*** Begin section ***
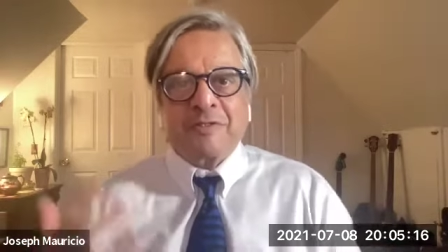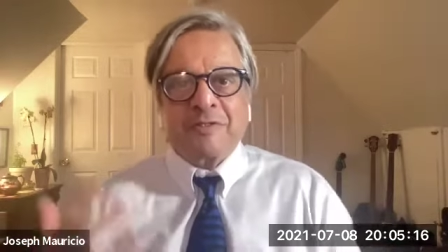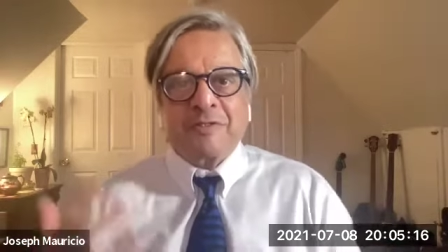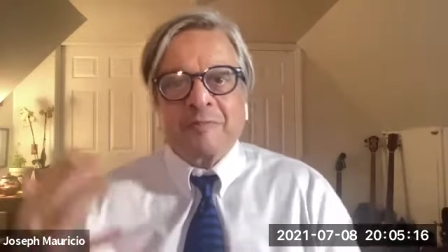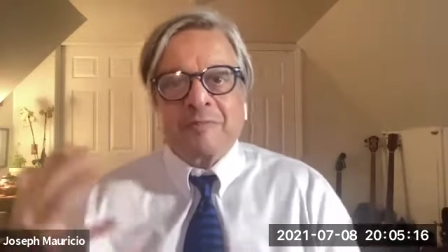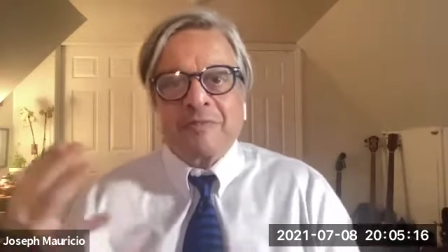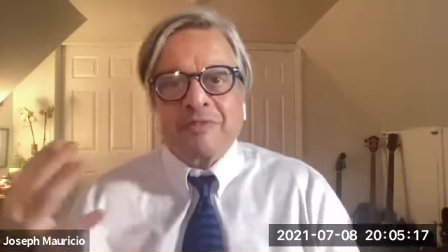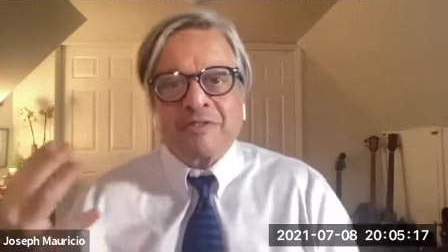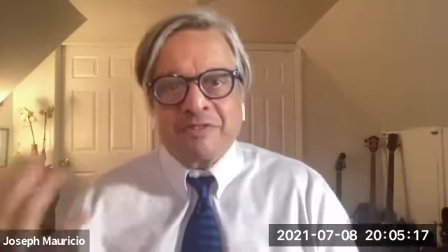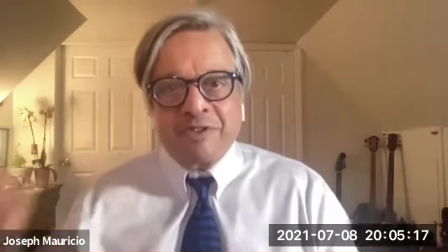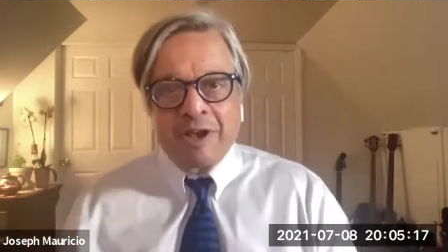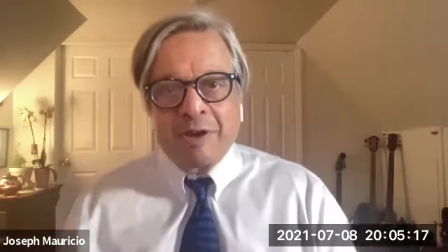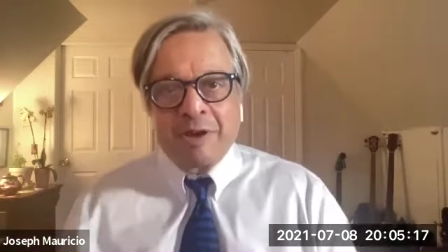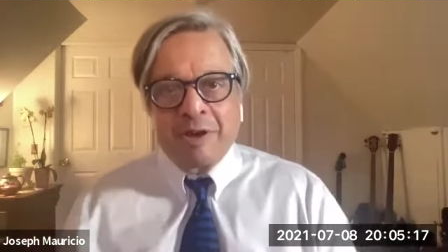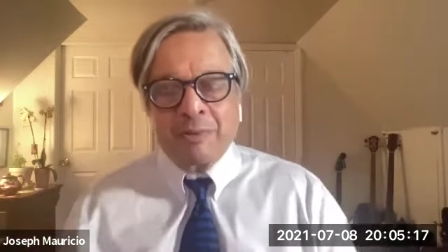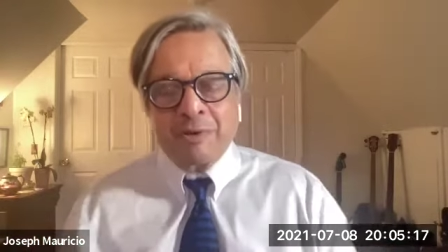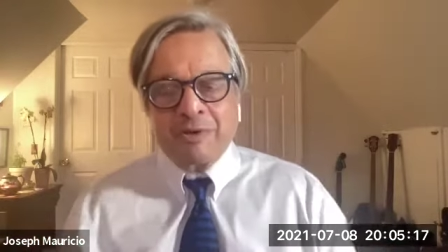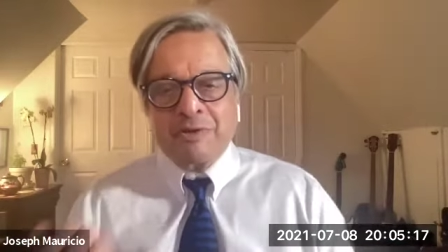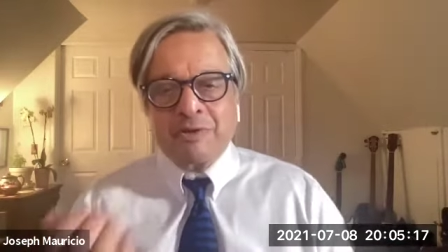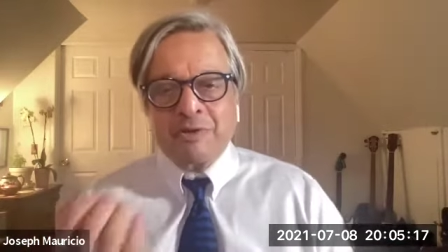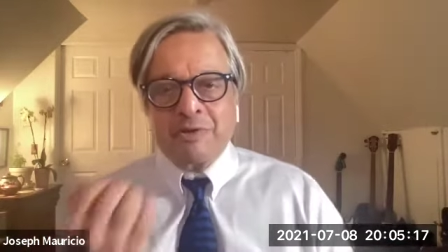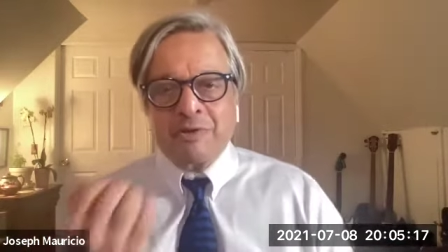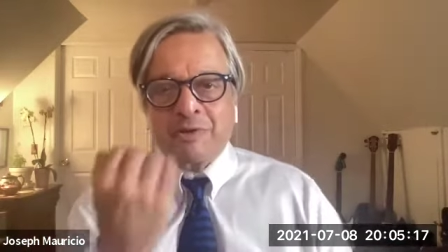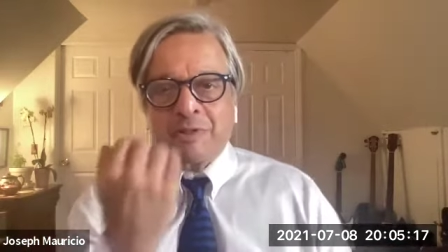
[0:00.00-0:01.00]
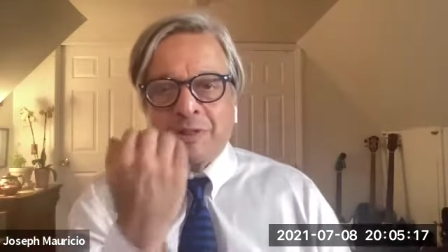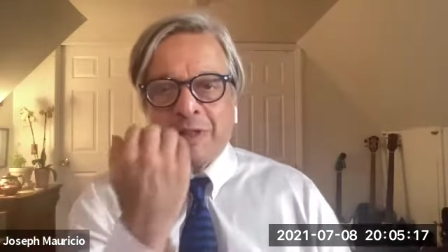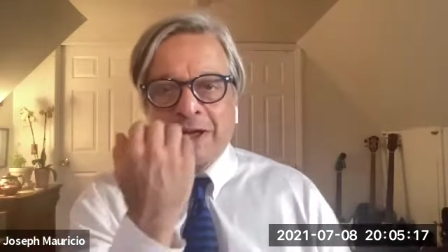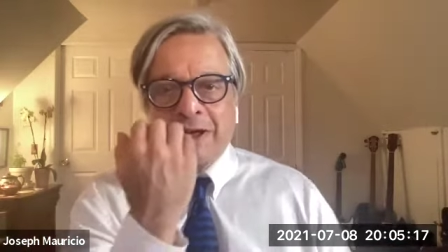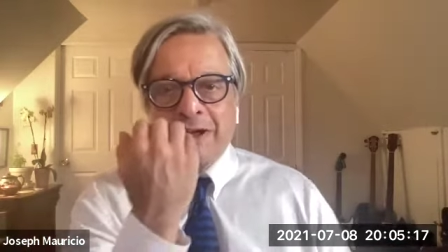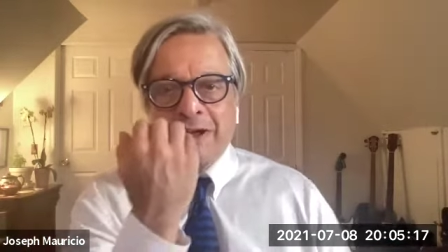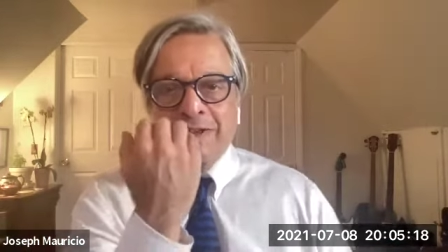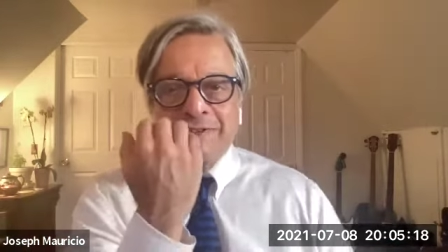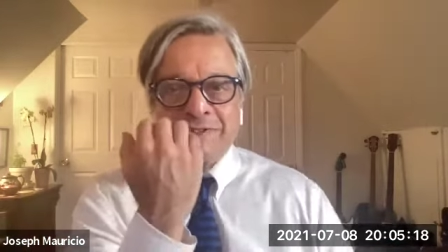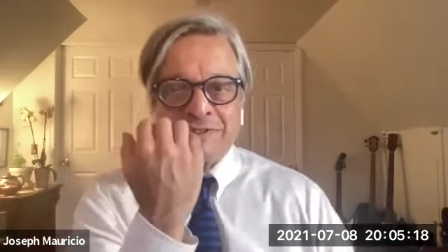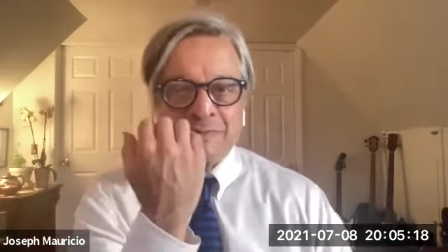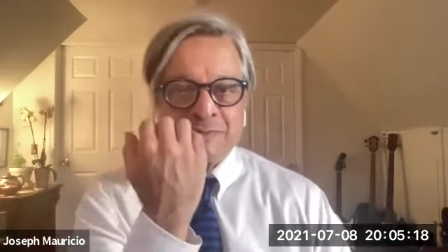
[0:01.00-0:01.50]
from saber-toothed
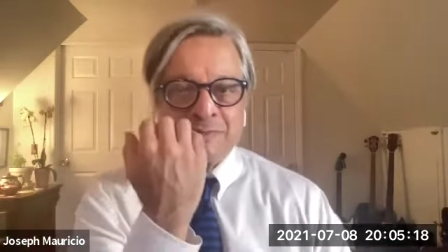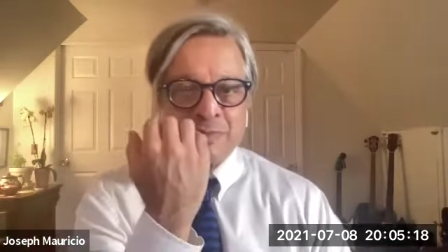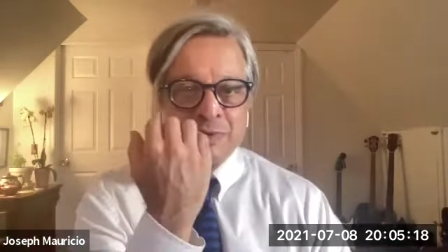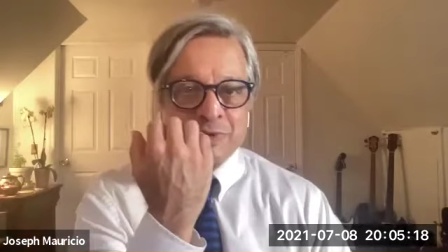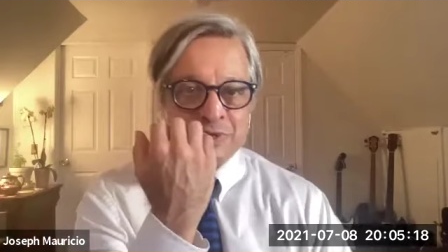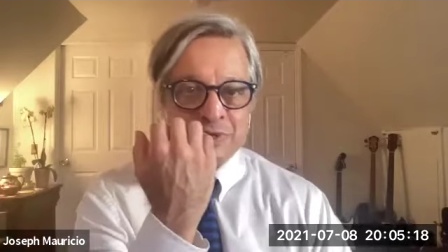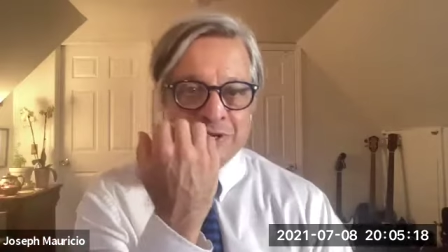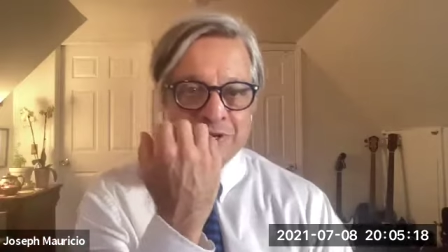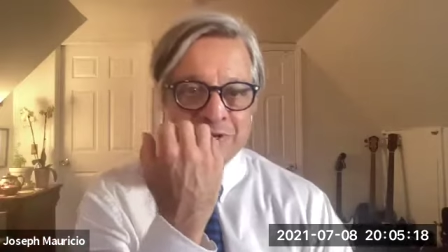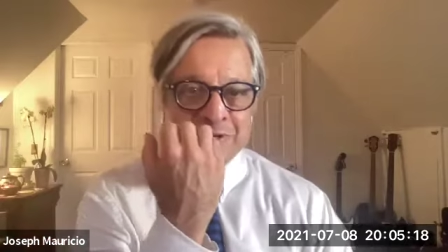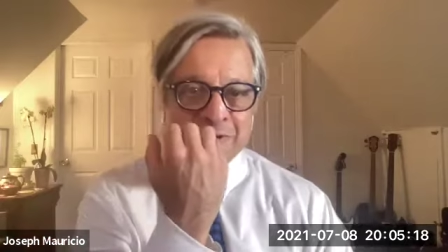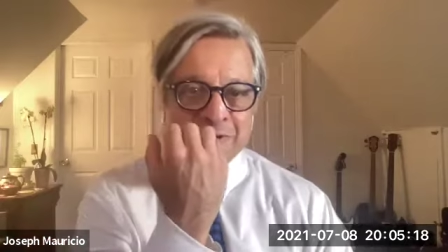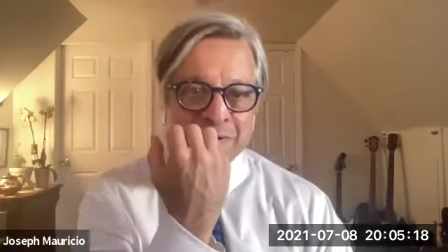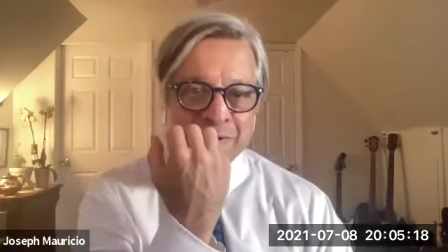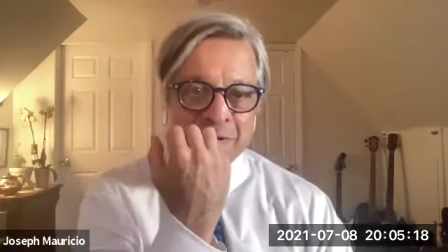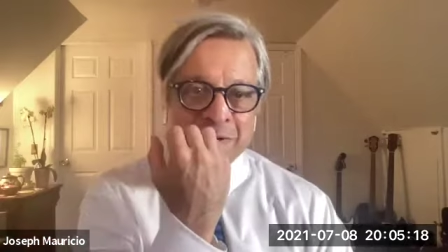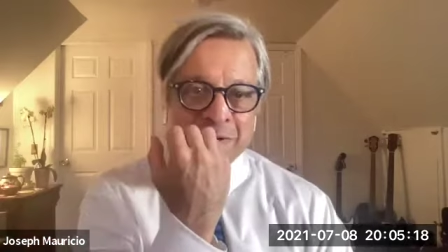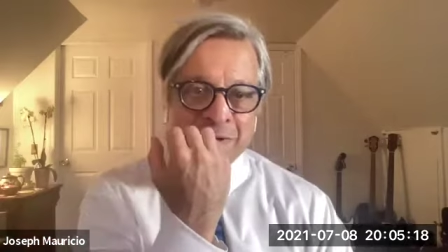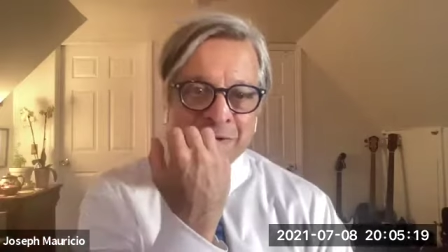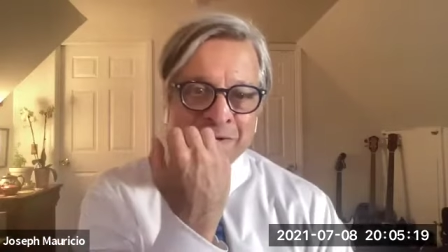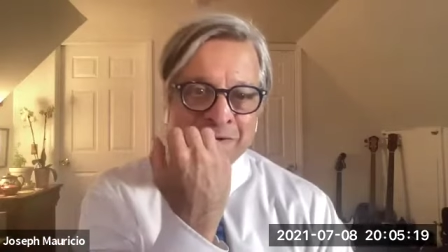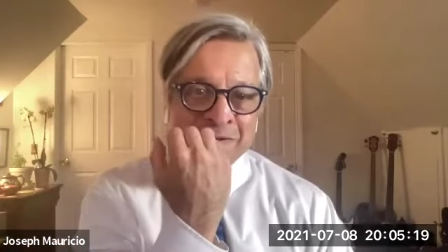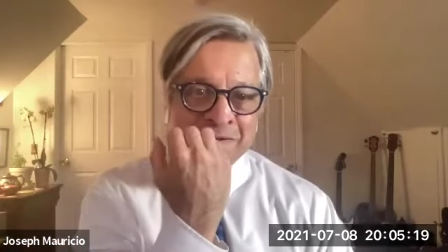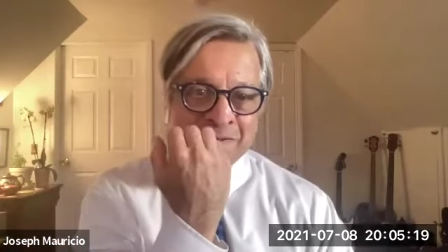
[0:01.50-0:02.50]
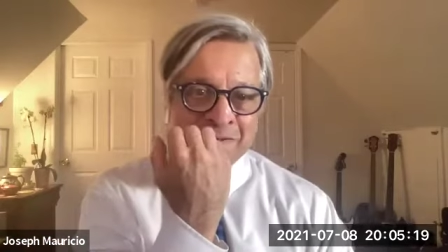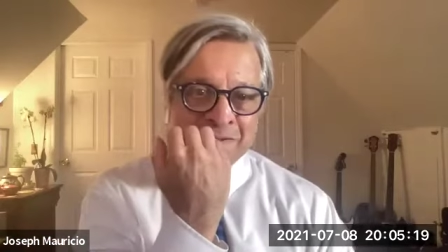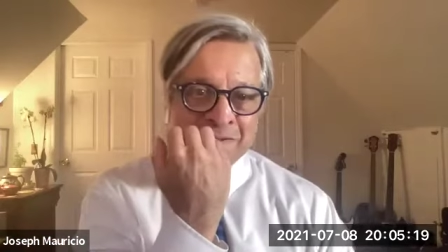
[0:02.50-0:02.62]
lions in particular.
*** End section ***
**Task goal**
Please set down each entry word for word, without its images.

**Written solution**
[0:00.00-0:01.00]
[0:01.00-0:01.50]
from saber-toothed
[0:01.50-0:02.50]
[0:02.50-0:02.62]
lions in particular.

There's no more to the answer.